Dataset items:
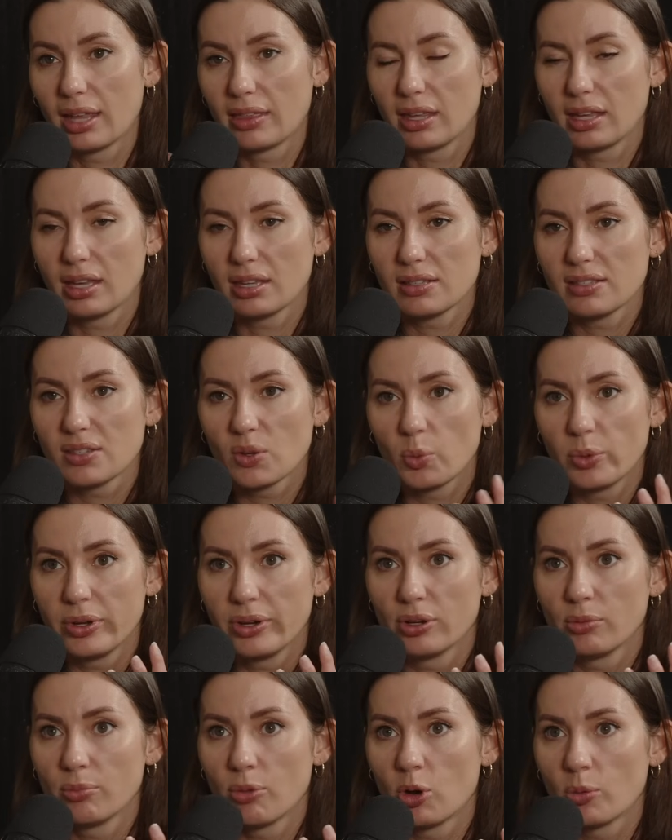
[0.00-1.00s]
think it's a
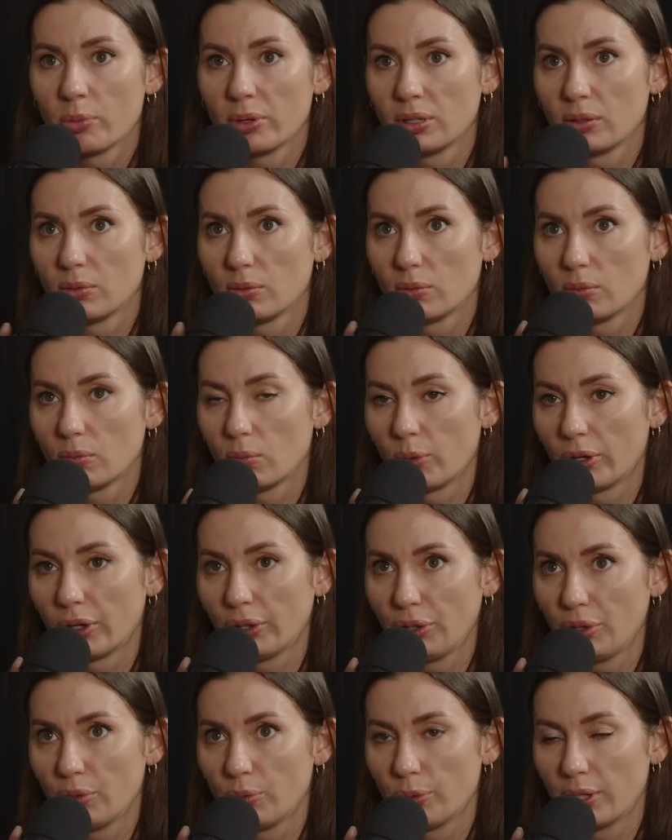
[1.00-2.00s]
weird moment where
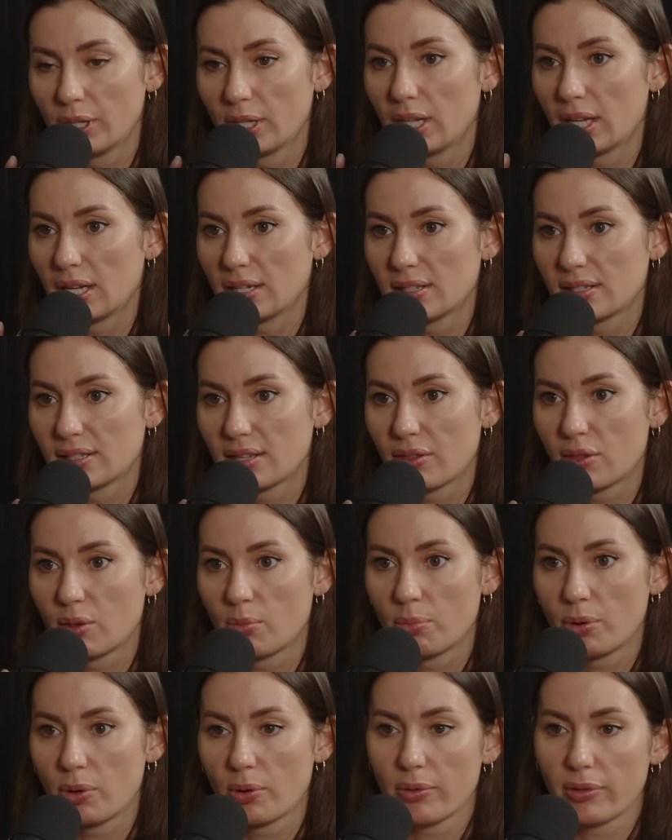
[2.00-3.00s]
you realize that the
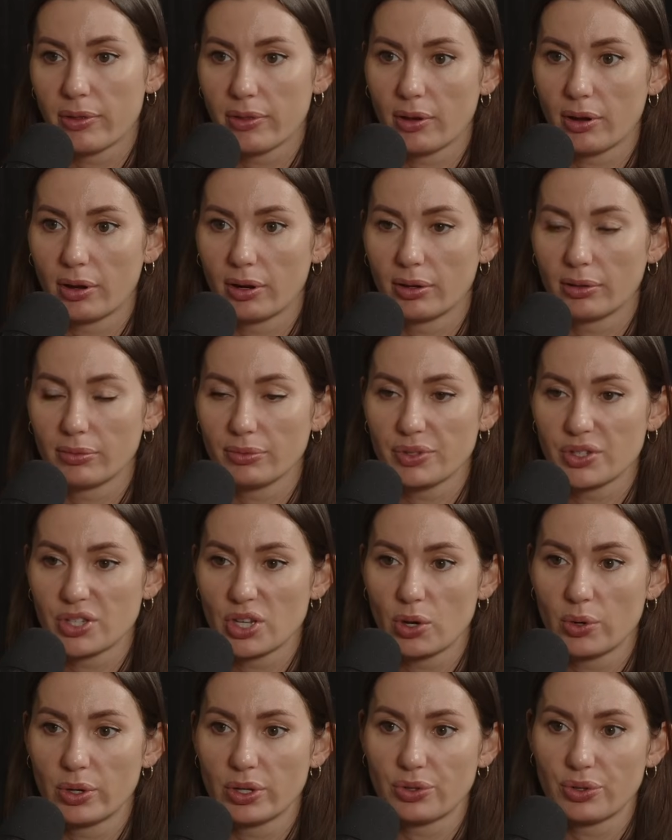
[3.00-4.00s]
both are
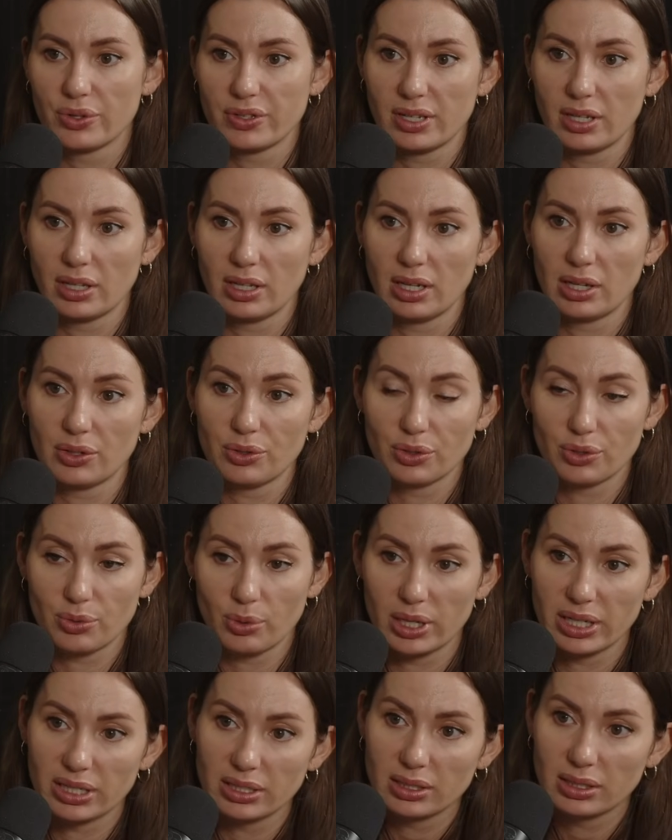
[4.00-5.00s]
so intrinsically
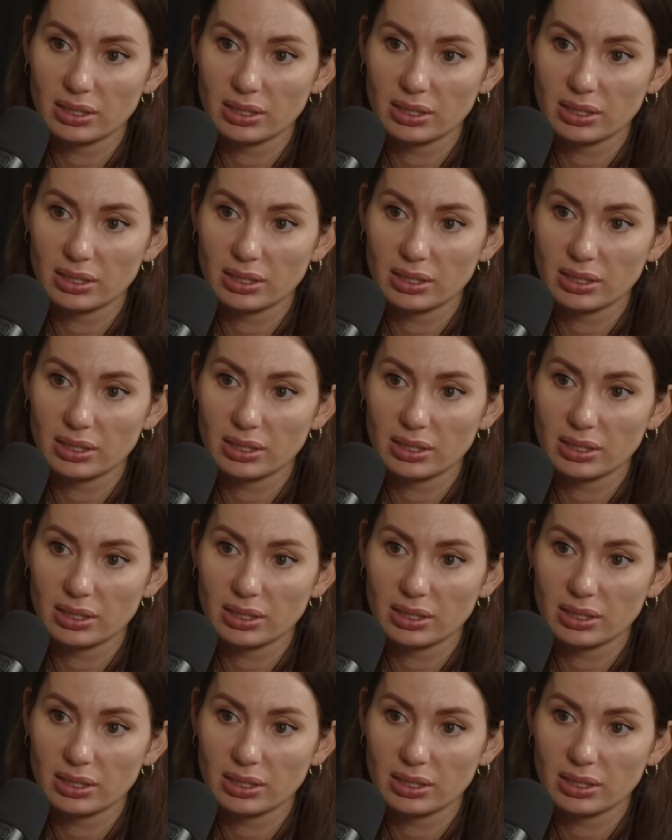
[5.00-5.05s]
intertwined.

- ASSIGNMENT:
Every line above should be printed again word for word, without its pictures.

- TASK OUTPUT:
[0.00-1.00s]
think it's a
[1.00-2.00s]
weird moment where
[2.00-3.00s]
you realize that the
[3.00-4.00s]
both are
[4.00-5.00s]
so intrinsically
[5.00-5.05s]
intertwined.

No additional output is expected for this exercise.